I live at the intersection of entrepreneurship and private investments. Typically, I approach it from the perspective of an entrepreneur. Most of what I write about — including my book— focuses on what entrepreneurs can learn from the private equity business model. That said, as I recently prepared to speak at the Alliance of Merger & Acquisition Advisors Summer Conference , I found my perspective flipped.
Given my audience, I thought about what private equity could learn from entrepreneurship, and I realized that private investors can learn quite a lot from entrepreneurs.
Let’s start with an overlooked similarity between these two groups. As I’ve written about before, most potential business buyers begin their search the wrong way. They focus on size and industry instead of the important factors that matter. Private equity is no different.
Private investors typically describe their targets in terms of size and industry. But value is driven largely by earnings and growth, with growth weighed twice as heavily as any other factor. Every investor knows growth is the number one creator of value in private equity. However, there’s a disconnect between this known truth and how most private equity firms behave.
In my experience, their behavior is defined by deploying capital as quickly as possible in investments analyzed largely for past performance. Instead, these investors should start with the end in mind and look for companies they can grow the fastest, as entrepreneurs do.
The best entrepreneurs in the world all possess a common trait. It’s what Carol Dweck calls a growth mindset. It’s what allowed Elon Musk to send a SpaceX rocket to the International Space Station after his first three rockets crashed and what propelled Thomas Edison to eventually create the lightbulb after failing over a thousand times. With a growth mindset, you understand that the world is malleable, success is achieved through effort and you embrace challenge because you know anything can be improved upon.
Now imagine if private equity firms worked to cultivate a collective growth mindset in their firms. I would argue they’d achieve the same results that the most successful entrepreneurs do: increased empowerment, commitment, collaboration and innovation.
Success in private equity does not end with an acquisition. Success is measured after the acquisition is grown and eventually exited. The seeds of success are planted during the acquisition process, when a PE firm looks at potential businesses to buy. Like an entrepreneur, they must remember that the future is not just the company they’re buying — it’s the company plus them.
That begs the question: What does a private equity firm bring to the table aside from capital?
I think the reason you see so many promising businesses fail to reach their full potential after being acquired is that few private equity firms are answering this question.
I’d argue that developing a collective growth mindset within the firm would cultivate a strong differentiator. There are great private equity firms, but it’s extremely rare for companies under private equity ownership to become great.
Practically, that starts with building a bench of capable leaders and then matching them with the right growth opportunities. Finding an opportunity and then picking a competent manager is standard practice, but I believe it’s a suboptimal, backward approach.
A leader-first approach — not a deal-first approach — allows private equity firms to unlock the true growth potential of an acquisition.
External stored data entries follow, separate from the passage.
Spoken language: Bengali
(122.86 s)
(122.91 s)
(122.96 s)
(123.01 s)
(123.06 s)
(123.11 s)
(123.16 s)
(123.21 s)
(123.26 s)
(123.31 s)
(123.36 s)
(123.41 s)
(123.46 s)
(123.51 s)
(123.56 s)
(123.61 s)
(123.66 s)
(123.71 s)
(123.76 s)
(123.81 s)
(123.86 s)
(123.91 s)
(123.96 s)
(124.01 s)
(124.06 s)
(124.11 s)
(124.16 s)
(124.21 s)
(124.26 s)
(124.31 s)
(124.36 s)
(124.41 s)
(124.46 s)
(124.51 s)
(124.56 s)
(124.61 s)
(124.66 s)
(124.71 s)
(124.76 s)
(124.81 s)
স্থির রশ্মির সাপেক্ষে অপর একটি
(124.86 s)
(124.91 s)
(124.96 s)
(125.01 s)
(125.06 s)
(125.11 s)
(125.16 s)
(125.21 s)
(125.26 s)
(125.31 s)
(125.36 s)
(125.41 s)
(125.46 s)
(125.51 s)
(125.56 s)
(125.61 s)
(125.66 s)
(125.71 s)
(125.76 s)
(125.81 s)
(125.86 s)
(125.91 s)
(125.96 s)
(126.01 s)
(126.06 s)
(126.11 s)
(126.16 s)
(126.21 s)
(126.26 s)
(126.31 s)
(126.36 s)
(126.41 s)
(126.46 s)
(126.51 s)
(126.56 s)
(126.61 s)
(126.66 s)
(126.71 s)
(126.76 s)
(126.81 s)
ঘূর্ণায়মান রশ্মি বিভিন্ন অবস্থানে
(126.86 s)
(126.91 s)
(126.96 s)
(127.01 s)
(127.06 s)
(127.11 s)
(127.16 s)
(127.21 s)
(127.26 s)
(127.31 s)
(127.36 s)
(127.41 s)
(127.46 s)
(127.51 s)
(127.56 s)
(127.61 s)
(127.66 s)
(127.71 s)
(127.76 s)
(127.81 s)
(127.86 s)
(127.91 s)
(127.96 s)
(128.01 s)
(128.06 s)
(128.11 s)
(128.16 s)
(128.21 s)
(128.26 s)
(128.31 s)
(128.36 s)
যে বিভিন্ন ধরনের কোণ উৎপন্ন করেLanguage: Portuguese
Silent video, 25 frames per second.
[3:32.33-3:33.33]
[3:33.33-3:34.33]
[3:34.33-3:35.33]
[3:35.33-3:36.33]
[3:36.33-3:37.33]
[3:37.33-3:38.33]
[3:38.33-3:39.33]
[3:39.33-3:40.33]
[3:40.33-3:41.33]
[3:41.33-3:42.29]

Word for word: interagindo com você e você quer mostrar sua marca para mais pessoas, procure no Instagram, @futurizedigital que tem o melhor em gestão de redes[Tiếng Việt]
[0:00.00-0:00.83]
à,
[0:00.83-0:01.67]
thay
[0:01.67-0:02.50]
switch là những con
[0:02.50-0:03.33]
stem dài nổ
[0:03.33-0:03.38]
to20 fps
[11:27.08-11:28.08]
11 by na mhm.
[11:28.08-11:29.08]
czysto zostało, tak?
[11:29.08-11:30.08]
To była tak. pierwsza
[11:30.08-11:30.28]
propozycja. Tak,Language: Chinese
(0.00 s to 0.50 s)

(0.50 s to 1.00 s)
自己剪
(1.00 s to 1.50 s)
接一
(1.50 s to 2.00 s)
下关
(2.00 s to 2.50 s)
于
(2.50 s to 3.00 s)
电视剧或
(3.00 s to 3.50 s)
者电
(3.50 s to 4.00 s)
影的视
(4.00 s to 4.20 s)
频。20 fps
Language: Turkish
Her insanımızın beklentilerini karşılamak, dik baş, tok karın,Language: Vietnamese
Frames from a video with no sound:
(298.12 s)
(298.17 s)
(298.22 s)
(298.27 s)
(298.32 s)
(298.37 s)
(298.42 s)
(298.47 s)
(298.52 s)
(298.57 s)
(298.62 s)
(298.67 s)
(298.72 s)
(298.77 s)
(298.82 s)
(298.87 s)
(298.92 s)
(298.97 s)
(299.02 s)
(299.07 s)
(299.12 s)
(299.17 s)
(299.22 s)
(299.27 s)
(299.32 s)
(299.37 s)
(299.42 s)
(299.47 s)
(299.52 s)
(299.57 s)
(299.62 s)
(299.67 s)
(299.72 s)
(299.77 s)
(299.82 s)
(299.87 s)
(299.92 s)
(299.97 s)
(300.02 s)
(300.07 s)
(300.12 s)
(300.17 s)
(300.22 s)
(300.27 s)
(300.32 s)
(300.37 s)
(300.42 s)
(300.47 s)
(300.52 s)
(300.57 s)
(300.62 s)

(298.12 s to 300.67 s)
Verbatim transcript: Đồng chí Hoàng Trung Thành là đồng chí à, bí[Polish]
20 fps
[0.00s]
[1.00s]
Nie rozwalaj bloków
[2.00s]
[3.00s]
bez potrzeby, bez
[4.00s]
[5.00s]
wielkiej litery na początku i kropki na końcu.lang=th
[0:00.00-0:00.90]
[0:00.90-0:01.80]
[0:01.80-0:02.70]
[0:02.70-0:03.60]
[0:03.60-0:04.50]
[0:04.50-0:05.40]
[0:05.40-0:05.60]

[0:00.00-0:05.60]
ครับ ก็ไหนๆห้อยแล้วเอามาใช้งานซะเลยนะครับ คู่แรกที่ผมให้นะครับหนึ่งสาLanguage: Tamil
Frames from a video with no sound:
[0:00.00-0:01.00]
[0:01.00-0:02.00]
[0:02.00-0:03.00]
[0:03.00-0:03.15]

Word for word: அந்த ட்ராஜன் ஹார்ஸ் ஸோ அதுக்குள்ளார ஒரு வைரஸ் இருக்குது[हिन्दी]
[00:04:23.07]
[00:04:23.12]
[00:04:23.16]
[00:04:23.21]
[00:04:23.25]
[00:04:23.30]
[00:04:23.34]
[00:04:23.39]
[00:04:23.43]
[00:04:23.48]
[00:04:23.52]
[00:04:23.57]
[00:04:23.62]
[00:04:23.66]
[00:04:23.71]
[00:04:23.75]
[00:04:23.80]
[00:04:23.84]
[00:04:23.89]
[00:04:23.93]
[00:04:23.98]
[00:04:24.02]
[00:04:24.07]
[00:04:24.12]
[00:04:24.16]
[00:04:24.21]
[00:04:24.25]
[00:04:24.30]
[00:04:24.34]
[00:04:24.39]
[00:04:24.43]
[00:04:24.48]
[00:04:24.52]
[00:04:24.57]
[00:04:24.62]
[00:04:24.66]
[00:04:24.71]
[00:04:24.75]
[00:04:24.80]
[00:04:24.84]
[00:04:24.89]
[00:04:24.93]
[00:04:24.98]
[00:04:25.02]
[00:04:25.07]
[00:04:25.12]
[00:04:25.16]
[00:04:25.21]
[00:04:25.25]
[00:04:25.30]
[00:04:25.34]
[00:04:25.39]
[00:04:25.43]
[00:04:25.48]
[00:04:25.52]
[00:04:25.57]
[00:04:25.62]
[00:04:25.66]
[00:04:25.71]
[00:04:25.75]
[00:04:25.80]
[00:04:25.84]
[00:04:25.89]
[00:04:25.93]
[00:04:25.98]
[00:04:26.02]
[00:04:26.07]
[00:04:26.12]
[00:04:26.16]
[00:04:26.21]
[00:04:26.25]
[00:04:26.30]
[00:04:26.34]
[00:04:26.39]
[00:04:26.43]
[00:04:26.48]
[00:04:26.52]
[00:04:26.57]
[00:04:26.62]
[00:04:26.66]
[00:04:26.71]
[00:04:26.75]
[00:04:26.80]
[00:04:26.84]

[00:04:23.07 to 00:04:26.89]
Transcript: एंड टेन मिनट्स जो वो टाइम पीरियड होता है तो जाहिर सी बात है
Capital alone can’t do that, but the right leaders can.
Private equity firms also need to zoom out. “Industry” shouldn’t be defined so specifically because, at the end of the day, there are essentially four: services, manufacturing, distribution and online. The fundamentals of running a business in each of those industries are the same. The skills used to drive growth in a health care company would also help you grow a CPA firm. Leaders in private equity firms don’t need to overspecialize. That’s an artificial limiting factor that should ultimately be removed.
Instead, firms need to focus on matching their leaders to the macro industries in which they would excel. Just as the strongest entrepreneurs build the best companies, private equity could leverage the strongest leaders to create a portfolio of thriving, innovative companies, as well as above-average returns.
Finally, in the private markets, size doesn’t matter. The $1.2 trillion in liquid cash that’s ready to be invested should be aimed toward the best growth opportunity regardless of the business size. So, why are the private markets defining their targets by size? It’s to deploy capital faster, rather than do the hard work of optimal matchmaker. The large volume of deals under $2 million in EBITDA is where the acquisition entrepreneur can thrive because the private equity industry largely ignores it, despite the massive growth opportunities there.
As a private investor, what value do you bring to the deal besides capital? Entrepreneurship starts with a leader-first approach, then defines the opportunity. This is backward from the typical private investment, but perhaps this is the secret to unlocking true adolescent-market growth among PE-owned firms.